## PROBLEM DETAILS
Nothing but the lines from the one containing "[00:19:13.43 to 00:19:14.43]" through the last line of the data below should be returned, each exactly as it stands, pictures excluded.

Saved entries:
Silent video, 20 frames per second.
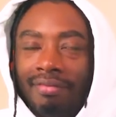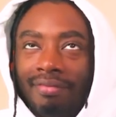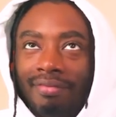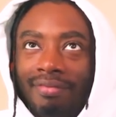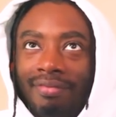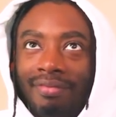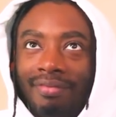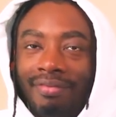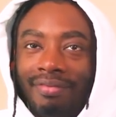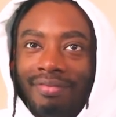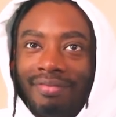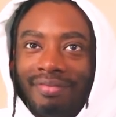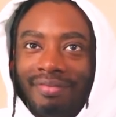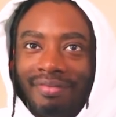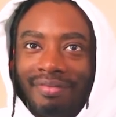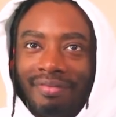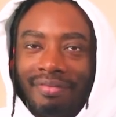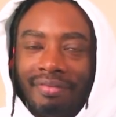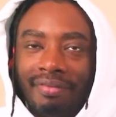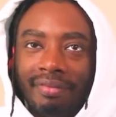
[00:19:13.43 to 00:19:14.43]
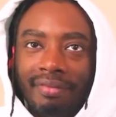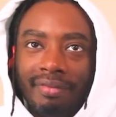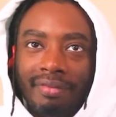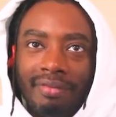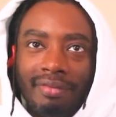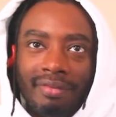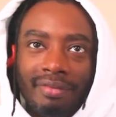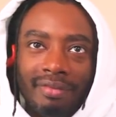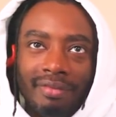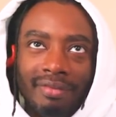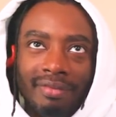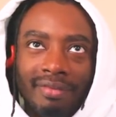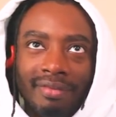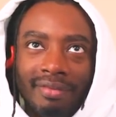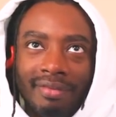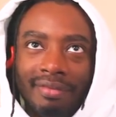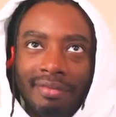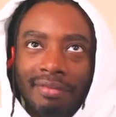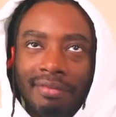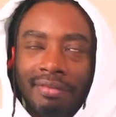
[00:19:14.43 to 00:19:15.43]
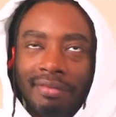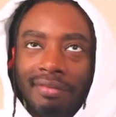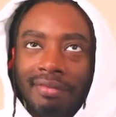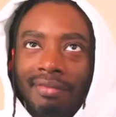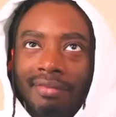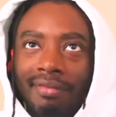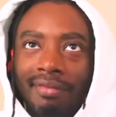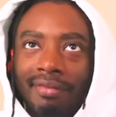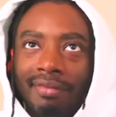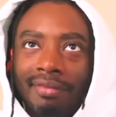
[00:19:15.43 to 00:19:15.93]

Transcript: (not speaking)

## TASK OUTPUT
[00:19:13.43 to 00:19:14.43]
[00:19:14.43 to 00:19:15.43]
[00:19:15.43 to 00:19:15.93]

Transcript: (not speaking)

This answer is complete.